The
Central Park Designers
Frederick Law Olmsted - Calvert Vaux
Frederick Law Olmsted
(1822-1903)
b. Hartford, Connecticut d. Brookline, Mass. Calvert Vaux (1824-1895)
b. London, England d. Brooklyn, NY
Born to wealth Olmsted led the life of a
dilettante until 1857 when as a result
of long cultivated social connections won
an appointment as the Superintendent of
the development of New York City's new
843 acre park.
Working as an apprentice architect in
London in 1850 Vaux met Andrew Jackson
Downing, the prominent American landscape
designer who hired him as an associate for a
firm he was starting in Newburgh, New York.

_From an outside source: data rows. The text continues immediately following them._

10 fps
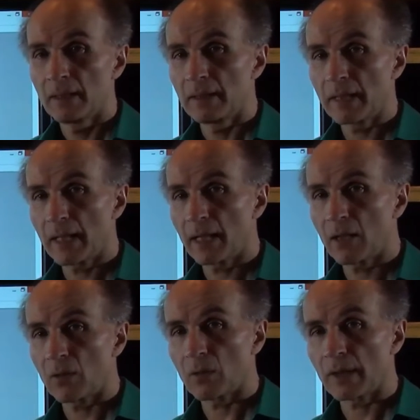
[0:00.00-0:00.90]

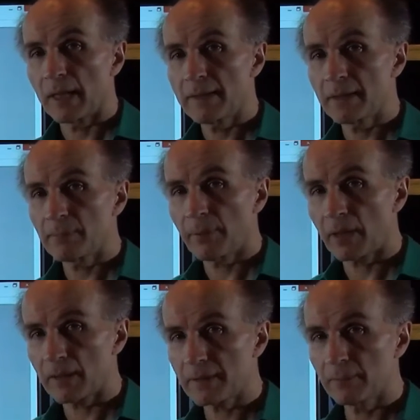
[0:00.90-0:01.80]
Now, is it
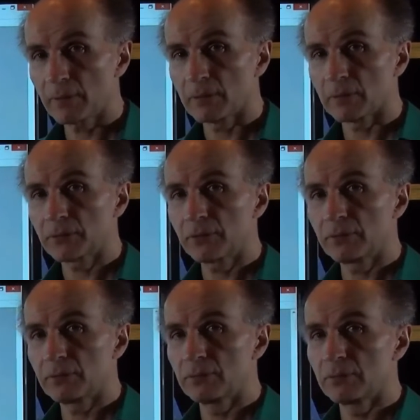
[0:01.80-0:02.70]
possible
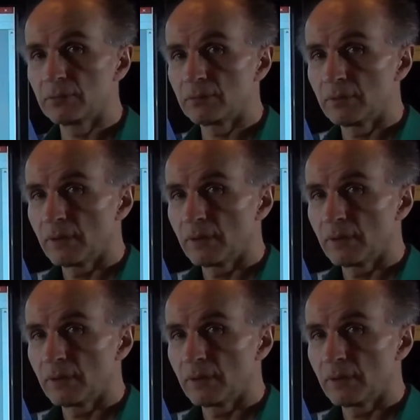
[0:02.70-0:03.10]
to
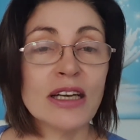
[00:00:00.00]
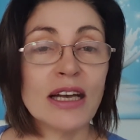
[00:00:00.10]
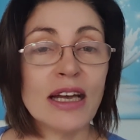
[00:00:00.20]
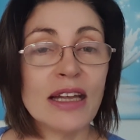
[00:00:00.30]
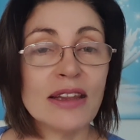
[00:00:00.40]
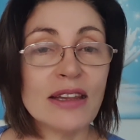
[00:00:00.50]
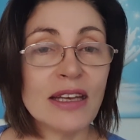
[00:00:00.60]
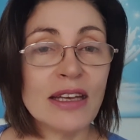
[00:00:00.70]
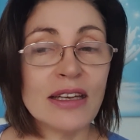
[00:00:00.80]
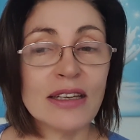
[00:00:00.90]
and
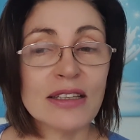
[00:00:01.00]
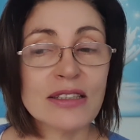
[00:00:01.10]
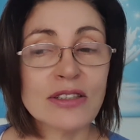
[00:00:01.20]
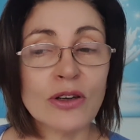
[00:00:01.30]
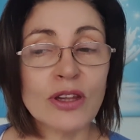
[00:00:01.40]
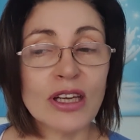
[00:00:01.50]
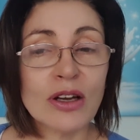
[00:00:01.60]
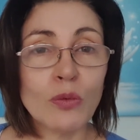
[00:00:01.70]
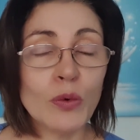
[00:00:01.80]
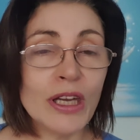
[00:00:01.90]
then so that
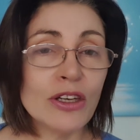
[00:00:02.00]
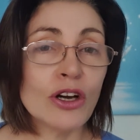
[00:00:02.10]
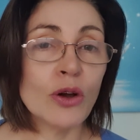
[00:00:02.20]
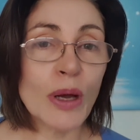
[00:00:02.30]
we know,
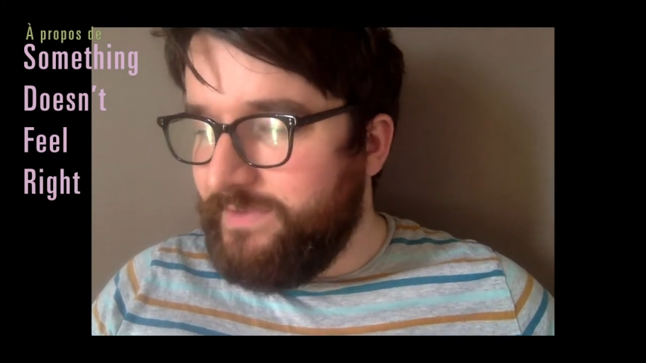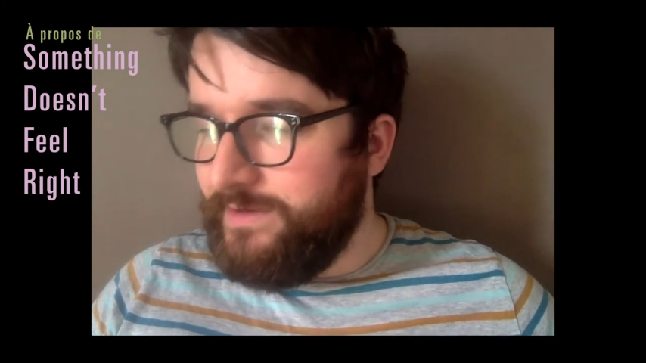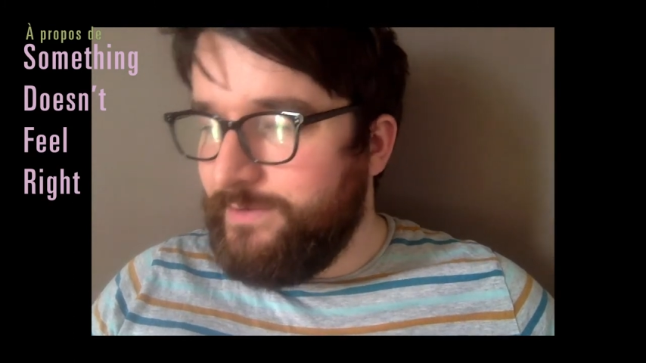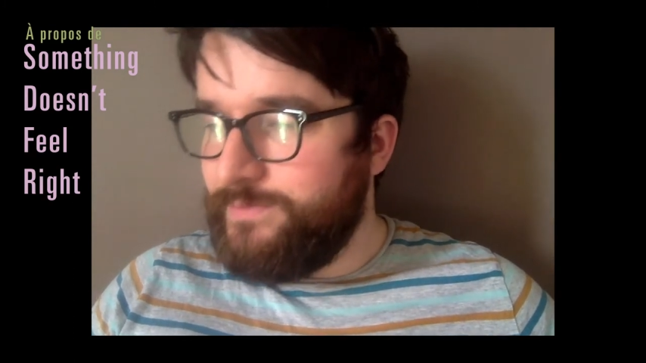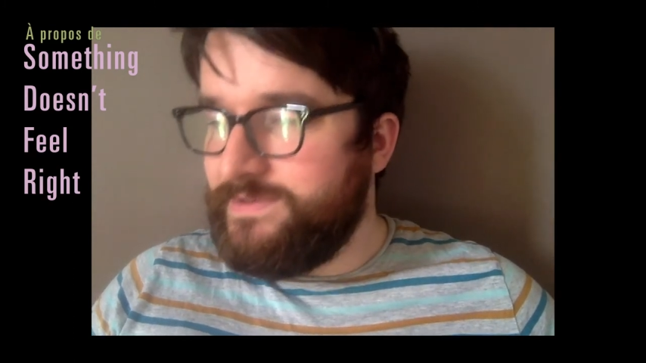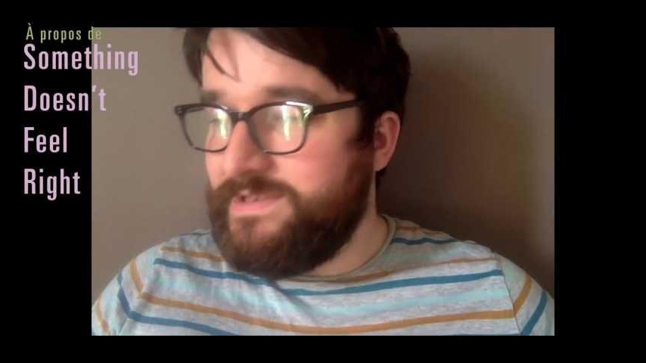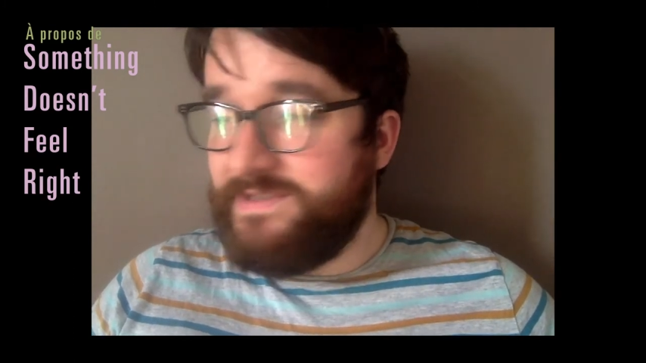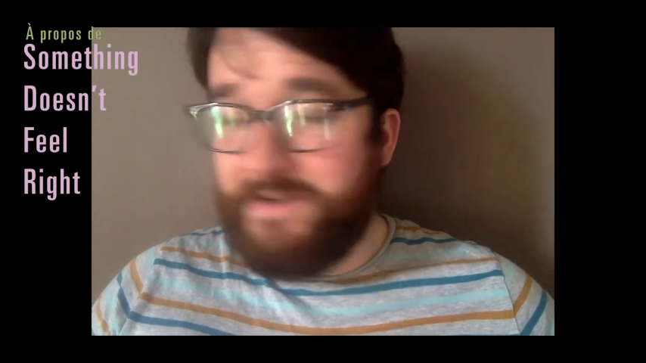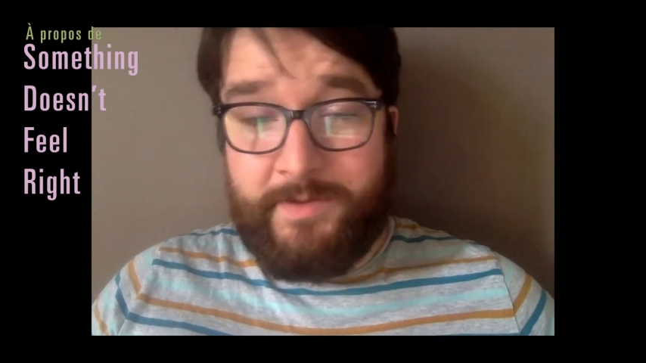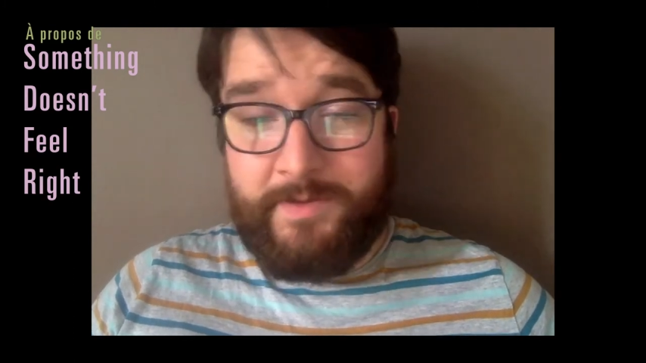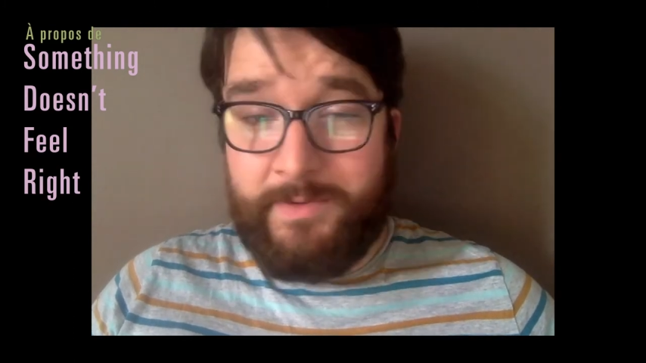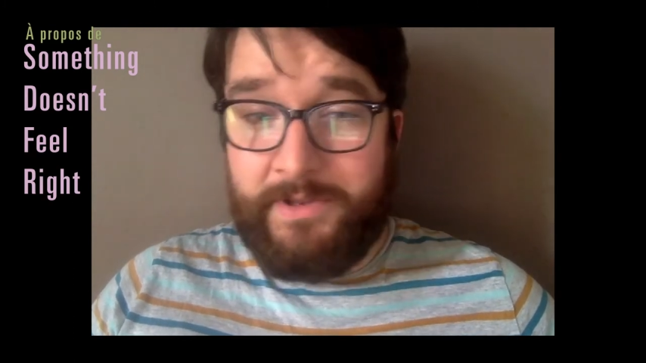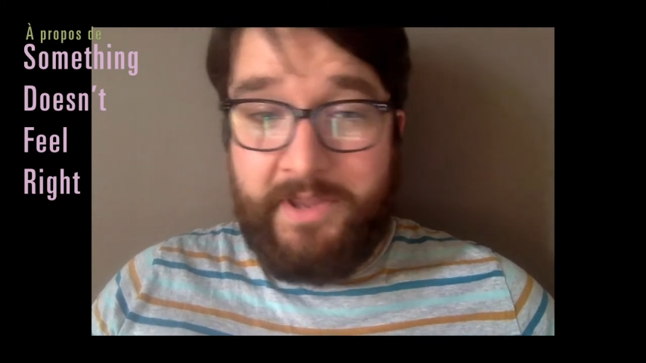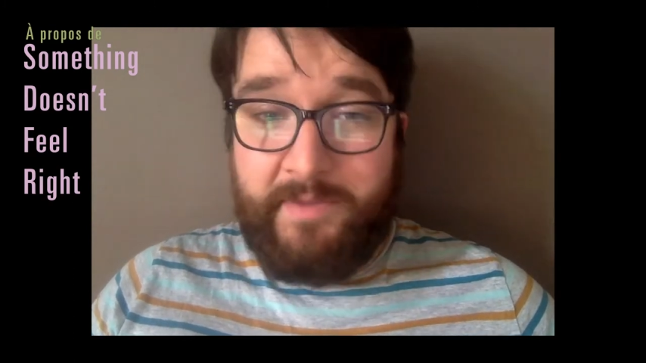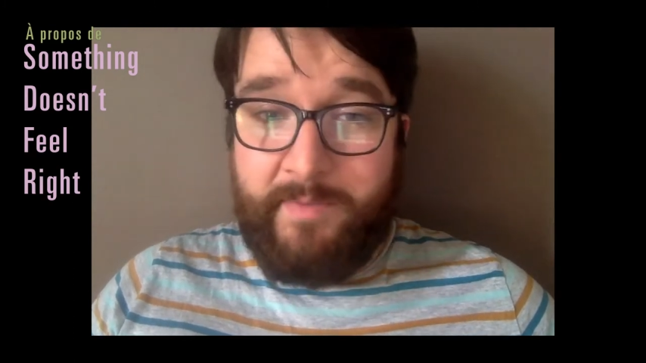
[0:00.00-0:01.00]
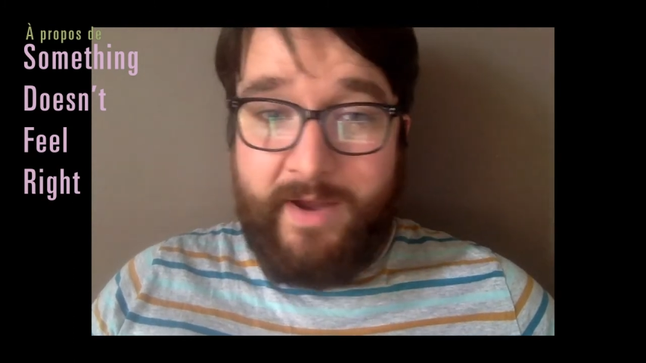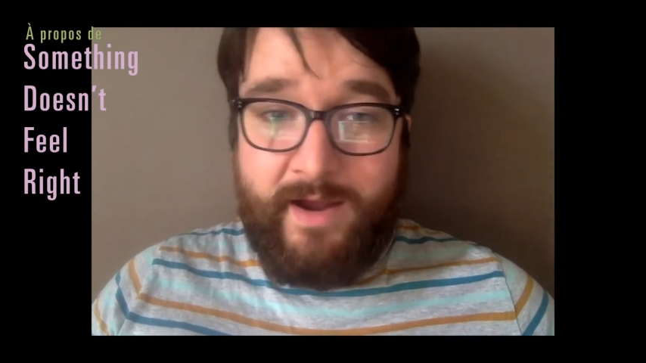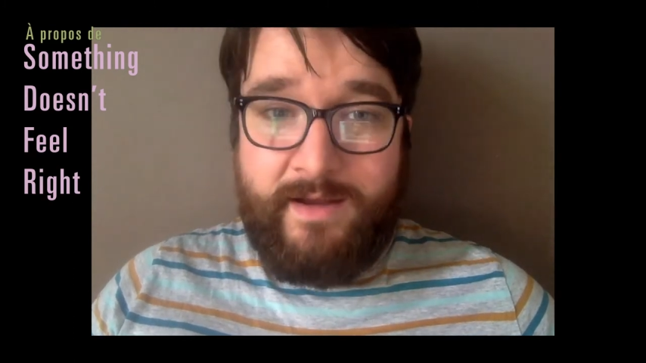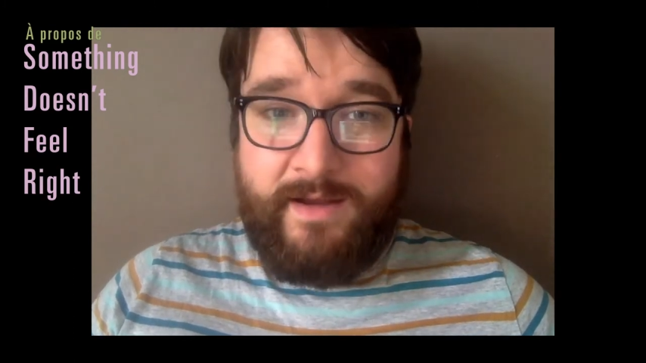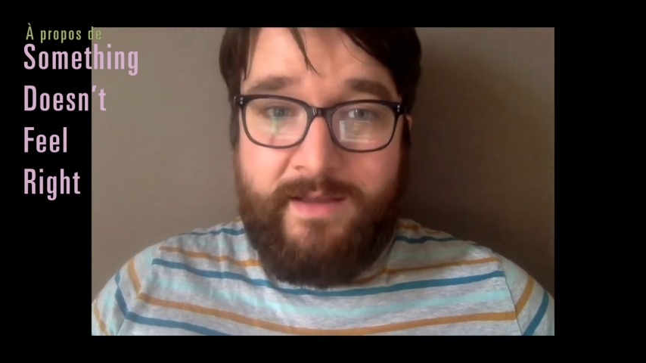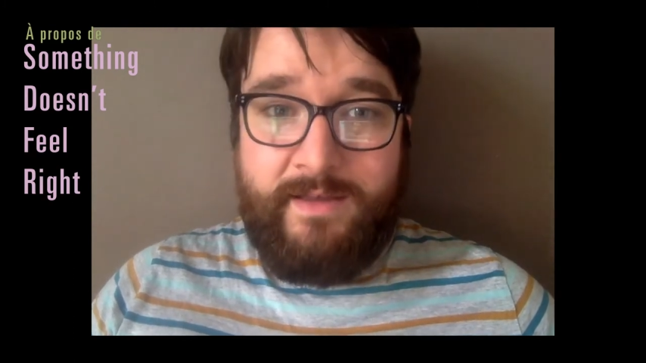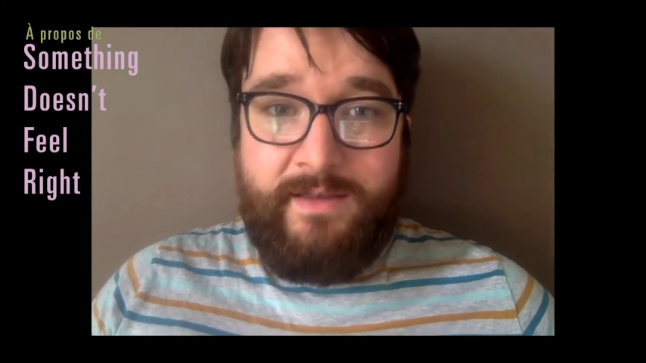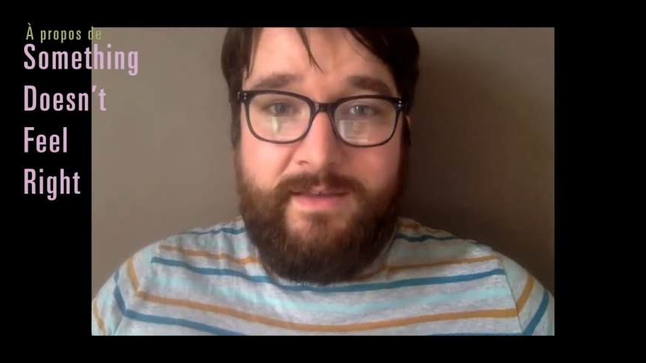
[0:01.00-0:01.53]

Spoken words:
who's this terrible nightmare,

In turn he moved to New York settled into
domestic life and by 1856 became a citizen
of the United States.
Two men from truly disparate backgrounds
were set on a life's path that would eventually
affect the destiny of the world's fastest
evolving city.
In 1858, the City of New York had already
initiated plans for a new park at the center of
Manhattan and elicited designs through an
open contest.
Calvert Vaux, who had been working on a
design for the park made the right political
move and approached Olmsted with the idea
of forming a working collaboration. Called the
Greensward Plan the effort of that union was
submitted to the park competition.
The strategy proved to be fateful when the
examining committee chose theirs as the
winning design.
Serving as the chief architect from 1858-1861
Olmsted was a presence at the construction
site to make sure the collaborative vision was
fulfilled. Theirs would be a park conforming to
the real contours of nature with rich woodlands,
winding paths and hills and valleys. Theirs
would be a park replete with Vauxs architectural
vision, which united design and nature with
the human spirit.
Olmsted was fastidious in his attention to detail
and both fought the ugly demon of political
infighting to make sure events conformed to
their original plan. They succeeded heroically
against a succession of negativity until 1877
when the team was dismissed from the project.
Olmsted and Vaux devoted twenty years of
their lives to the hoped for realization of a
dream only to fall victims to the city
bureaucracy and petty political infighting.
There is no single tribute or monument in
the Park to their collaborative effort. Their
memory for most is simply a footnote in history.